Directions
Every line of the entries that holds the word "video" is to be copied.
....
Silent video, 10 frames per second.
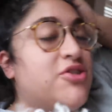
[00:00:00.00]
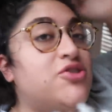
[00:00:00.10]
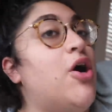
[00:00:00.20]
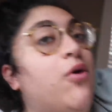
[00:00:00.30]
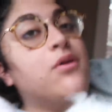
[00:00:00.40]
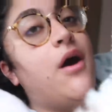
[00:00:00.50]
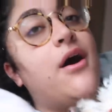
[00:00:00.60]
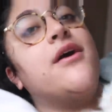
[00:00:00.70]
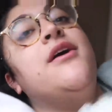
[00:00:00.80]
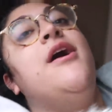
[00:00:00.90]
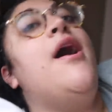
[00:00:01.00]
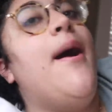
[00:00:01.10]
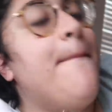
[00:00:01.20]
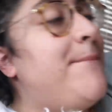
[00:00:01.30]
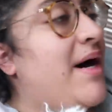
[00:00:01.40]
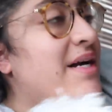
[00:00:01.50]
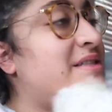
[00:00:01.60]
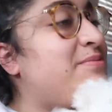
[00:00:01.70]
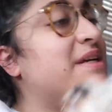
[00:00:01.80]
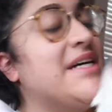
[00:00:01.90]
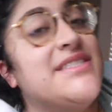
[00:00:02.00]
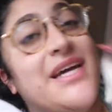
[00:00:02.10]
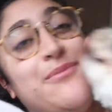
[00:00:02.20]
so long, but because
....
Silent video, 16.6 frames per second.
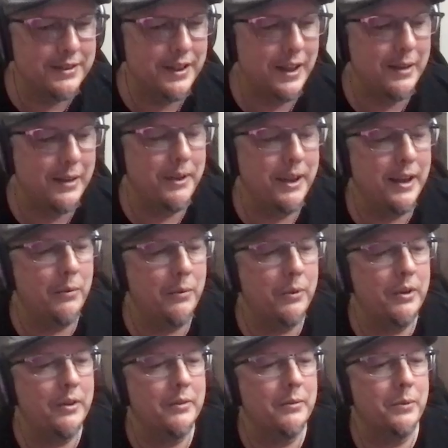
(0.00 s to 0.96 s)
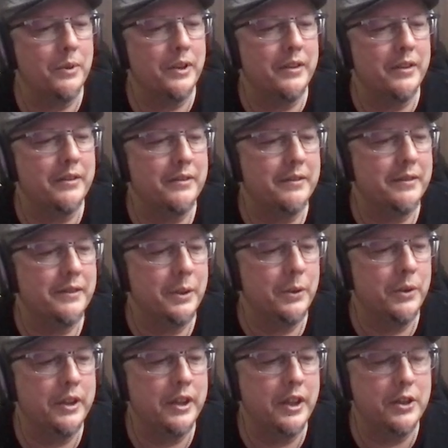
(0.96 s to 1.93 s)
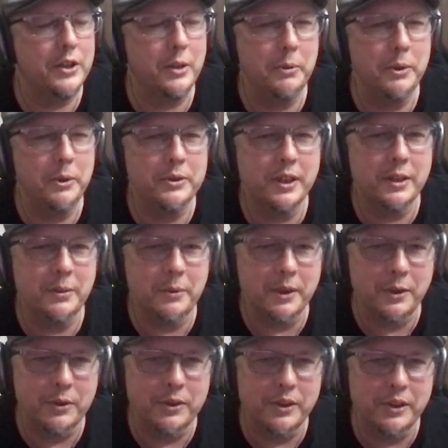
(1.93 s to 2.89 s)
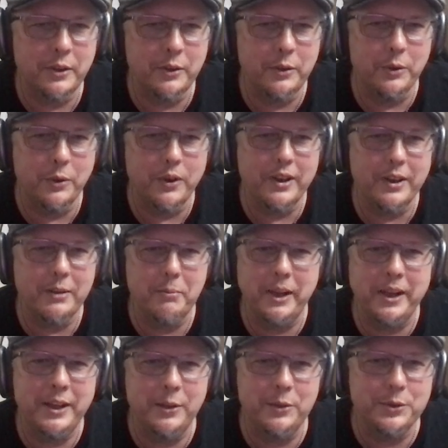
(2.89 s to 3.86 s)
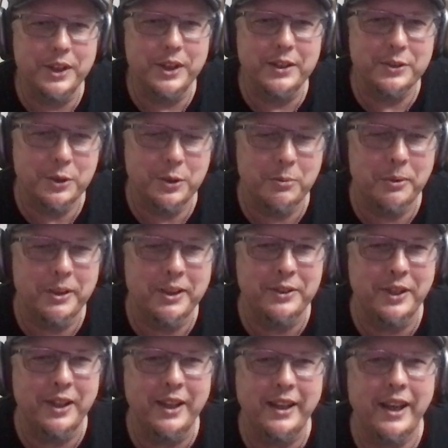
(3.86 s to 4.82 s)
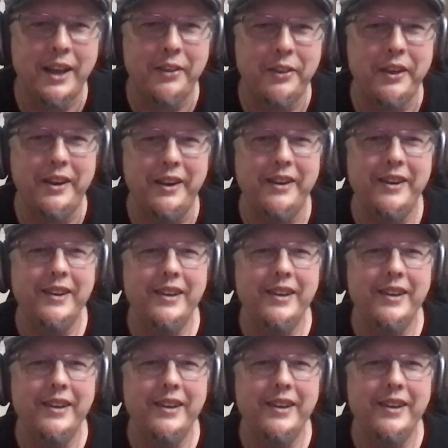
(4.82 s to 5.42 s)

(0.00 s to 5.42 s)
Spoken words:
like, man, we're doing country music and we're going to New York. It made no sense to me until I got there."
....
Response area
Silent video, 10 frames per second.
Silent video, 16.6 frames per second.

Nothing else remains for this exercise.